Diagnosing Anal Cancer

The following tests and procedures may be used to help diagnose anal cancer.

  • Physical exam and history: This is an exam of the body to check general signs of health, including checking for signs of disease, such as lumps or anything else that seems unusual. A history of the patient’s health habits and past illnesses and treatments will also be taken.
  • Digital rectal examination (DRE): This is a manual examination of the anus and rectum. The doctor or nurse inserts a lubricated, gloved finger into the lower part of the rectum to feel for lumps or anything else that seems unusual.

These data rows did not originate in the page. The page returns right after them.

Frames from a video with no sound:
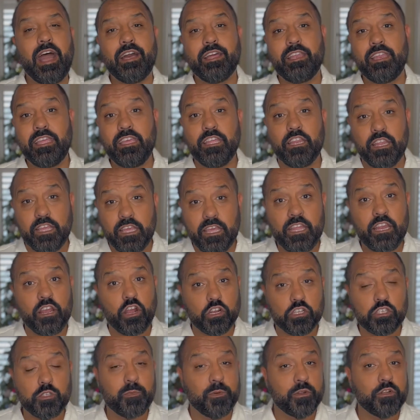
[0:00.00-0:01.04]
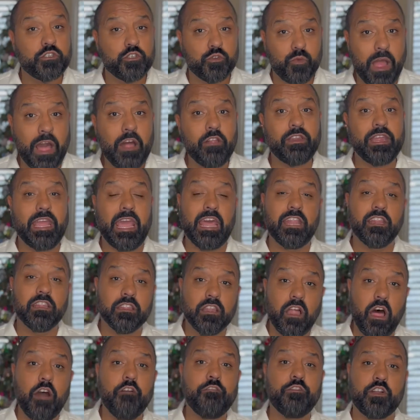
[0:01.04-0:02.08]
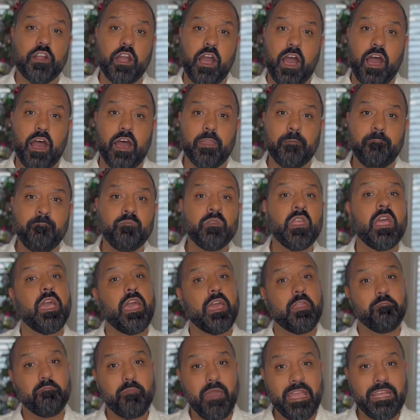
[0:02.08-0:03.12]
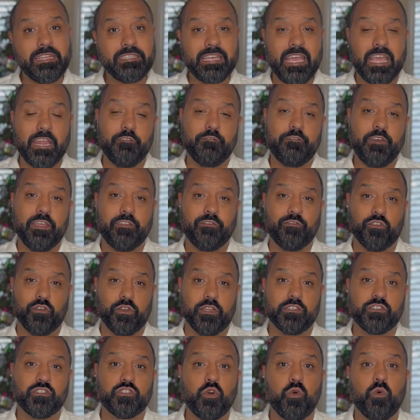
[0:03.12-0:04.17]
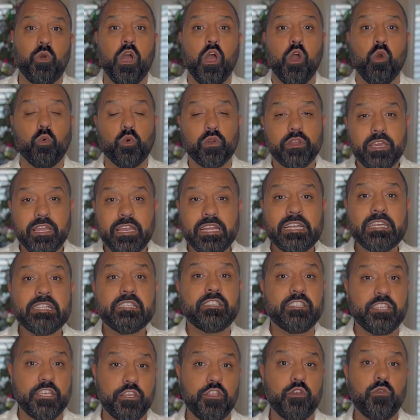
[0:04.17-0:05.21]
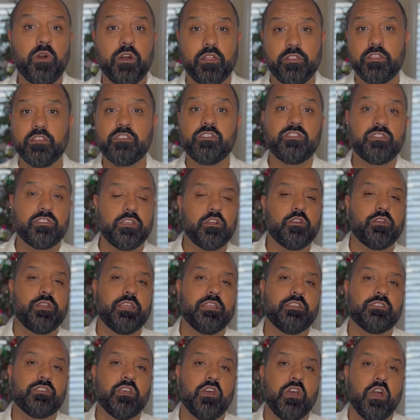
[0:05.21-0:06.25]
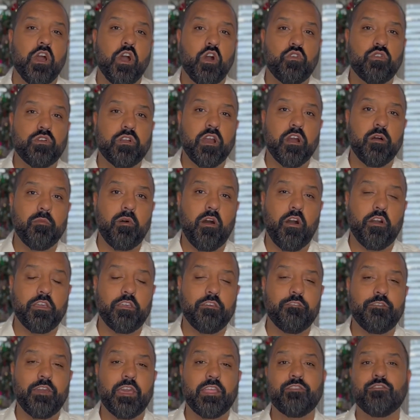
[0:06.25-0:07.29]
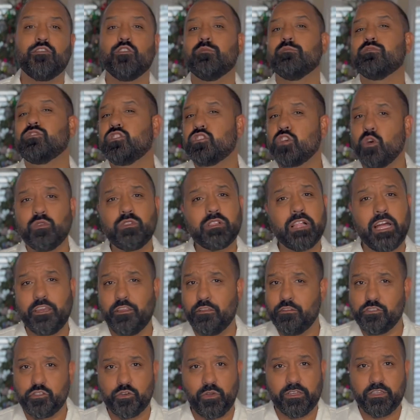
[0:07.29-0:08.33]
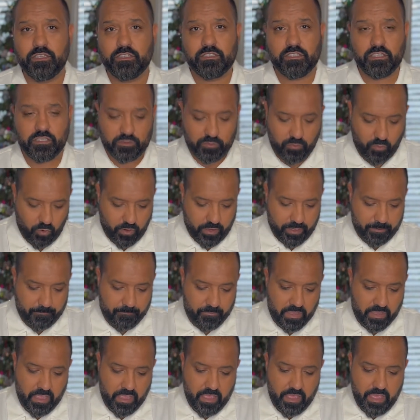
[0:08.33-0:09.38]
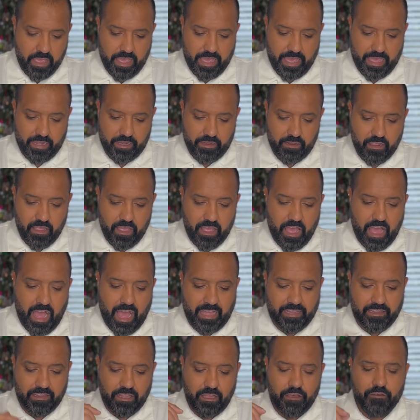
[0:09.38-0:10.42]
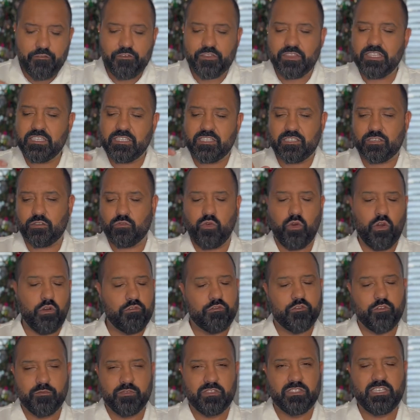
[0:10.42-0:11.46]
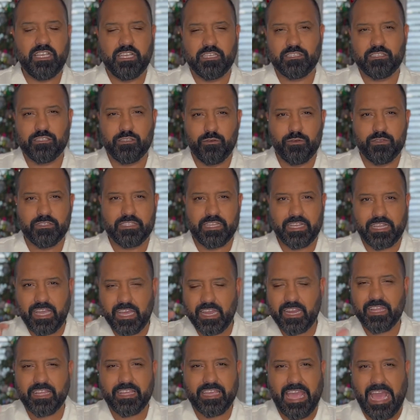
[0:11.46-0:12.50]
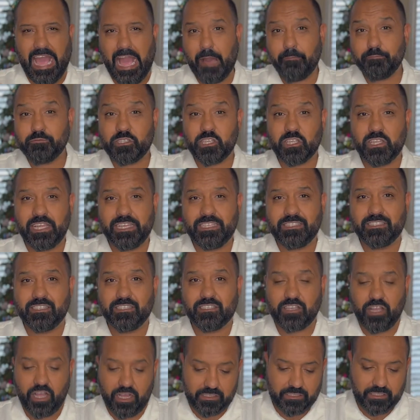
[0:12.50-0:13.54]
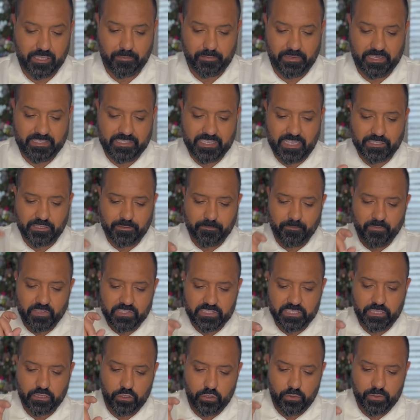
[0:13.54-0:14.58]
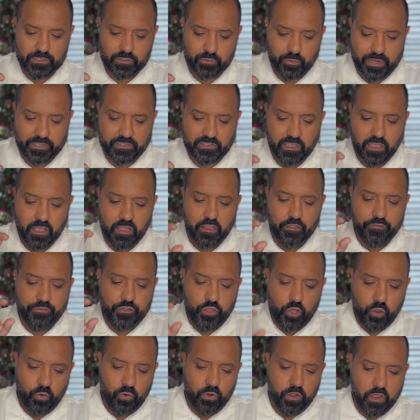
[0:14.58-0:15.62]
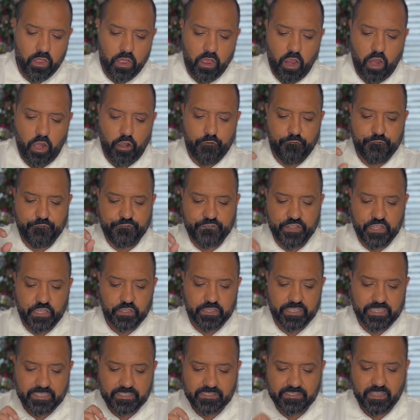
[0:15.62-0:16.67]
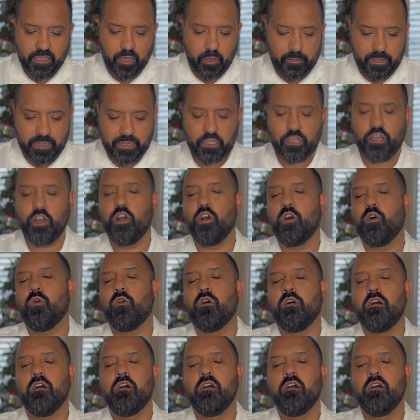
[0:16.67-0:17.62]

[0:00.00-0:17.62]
in our spirituality and love God and maintain faithfulness. So we're going to continue on this series, O Come All Ye Faithful. I'm so glad you joined us this morning. And I love this quote from C.S. Lewis that kind of encapsulates this concept. He says, Lewis writes, though our feelings come and go,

  • Anoscopy: This is an examination of the anus and lower rectum using a short, lighted tube called an anoscope.
  • Proctoscopy: Proctoscopy is an examination of the rectum using a short, lighted tube called a proctoscope.
  • Endo-anal or endorectal ultrasound: This is a procedure in which an ultrasound transducer (probe) is inserted into the anus or rectum and used to bounce high-energy sound waves (ultrasound) off internal tissues or organs and make echoes. The echoes form a picture of body tissues called a sonogram.
  • Biopsy: A biopsy is the removal of cells or tissues so they can be viewed under a microscope by a pathologist to check for signs of cancer. If an abnormal area is seen during the anoscopy, a biopsy may be done at that time.